Esto implica un cambio de paradigma sobre lo que hemos aceptado como obvio por demasiado tiempo. Y nos lleva a dejar de pensar en la salud y en las pensiones como derechos laborales, para pasar a pensarlos como derechos universales. La propuesta no es nueva, viene discutiéndose desde hace algunos años. Hay buenas estimaciones de los costos y los beneficios, con rutas para la transición del statu quo al nuevo escenario.

Vale la pena anotar que el artículo 22 de la Declaración Universal de Derechos Humanos establece que “Toda persona, como miembro de la sociedad, tiene derecho a la seguridad social, y a obtener, mediante el esfuerzo nacional y la cooperación internacional, habida cuenta de la organización y los recursos de cada Estado, la satisfacción de los derechos económicos, sociales y culturales, indispensables a su dignidad y al libre desarrollo de su personalidad.” El derecho es para toda persona, no solo para los trabajadores formales. 

Si se elimina la necesidad de separar parte del salario para pagar salud y pensiones es muy probable que se consigan mayor generación de empleo y menor informalidad laboral. Esto puede generar varios otros efectos positivos en la economía.

En la discusión laboral, los gremios de trabajadores han sido muy firmes en la defensa de sus derechos, por razones muy entendibles. Esta propuesta, sin embargo, lejos de ser un recorte de derechos, es una expansión de estos.

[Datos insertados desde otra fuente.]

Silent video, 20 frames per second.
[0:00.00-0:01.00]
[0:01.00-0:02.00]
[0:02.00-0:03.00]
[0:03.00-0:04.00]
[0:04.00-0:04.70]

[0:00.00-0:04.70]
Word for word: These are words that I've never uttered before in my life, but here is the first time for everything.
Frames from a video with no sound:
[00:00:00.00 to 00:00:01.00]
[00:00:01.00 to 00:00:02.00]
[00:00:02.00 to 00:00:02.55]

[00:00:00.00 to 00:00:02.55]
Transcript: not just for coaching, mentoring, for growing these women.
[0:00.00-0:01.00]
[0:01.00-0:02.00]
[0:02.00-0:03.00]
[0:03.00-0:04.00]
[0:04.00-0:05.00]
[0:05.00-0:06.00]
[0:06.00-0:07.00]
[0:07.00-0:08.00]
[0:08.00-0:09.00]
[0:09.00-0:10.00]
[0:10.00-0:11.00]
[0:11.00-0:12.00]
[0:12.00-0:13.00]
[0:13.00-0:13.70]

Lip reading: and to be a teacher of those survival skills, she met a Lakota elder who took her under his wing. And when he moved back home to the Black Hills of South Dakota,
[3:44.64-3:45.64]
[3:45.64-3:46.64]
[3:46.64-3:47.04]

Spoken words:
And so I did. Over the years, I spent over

No debería ser difícil generar consensos con gremios genuinamente interesados en el bienestar de la población. 

Ahora bien, si los derechos a la salud y pensiones pasan de ser derechos laborales a humanos, su financiamiento debe expandirse en la misma dirección. Lo que correspondería en este caso sería pagar estos derechos con impuestos generales. Una opción obvia para esto sería aumentar algunos puntos al IGV. Esto merece análisis y debate, algo que continuaremos haciendo desde aquí.